--- Assignment ---
An exact copy of all the data, minus the images, is required.

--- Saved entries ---
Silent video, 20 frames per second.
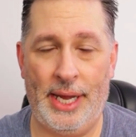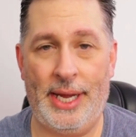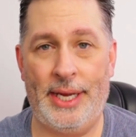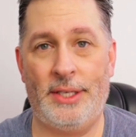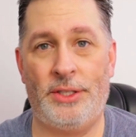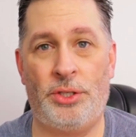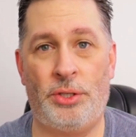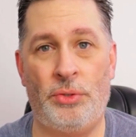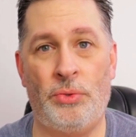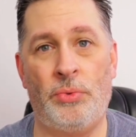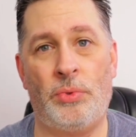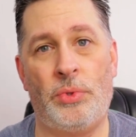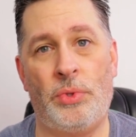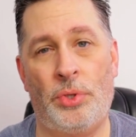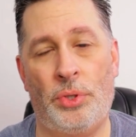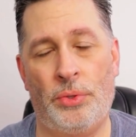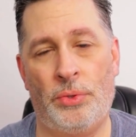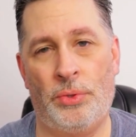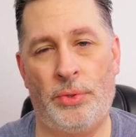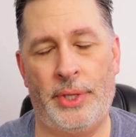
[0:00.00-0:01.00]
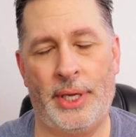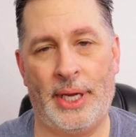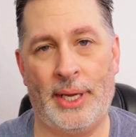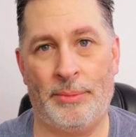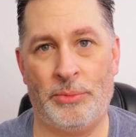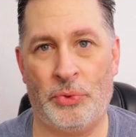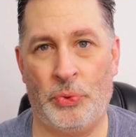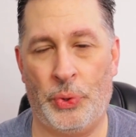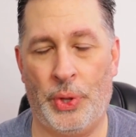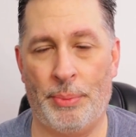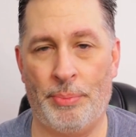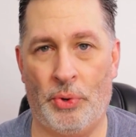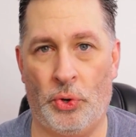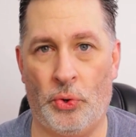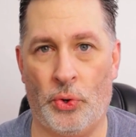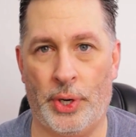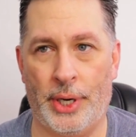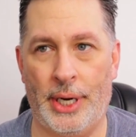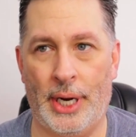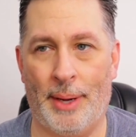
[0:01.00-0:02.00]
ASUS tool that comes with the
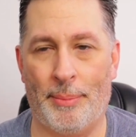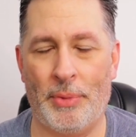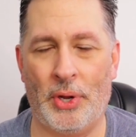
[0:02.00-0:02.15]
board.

--- Solution to this task ---
Silent video, 20 frames per second.
[0:00.00-0:01.00]
[0:01.00-0:02.00]
ASUS tool that comes with the
[0:02.00-0:02.15]
board.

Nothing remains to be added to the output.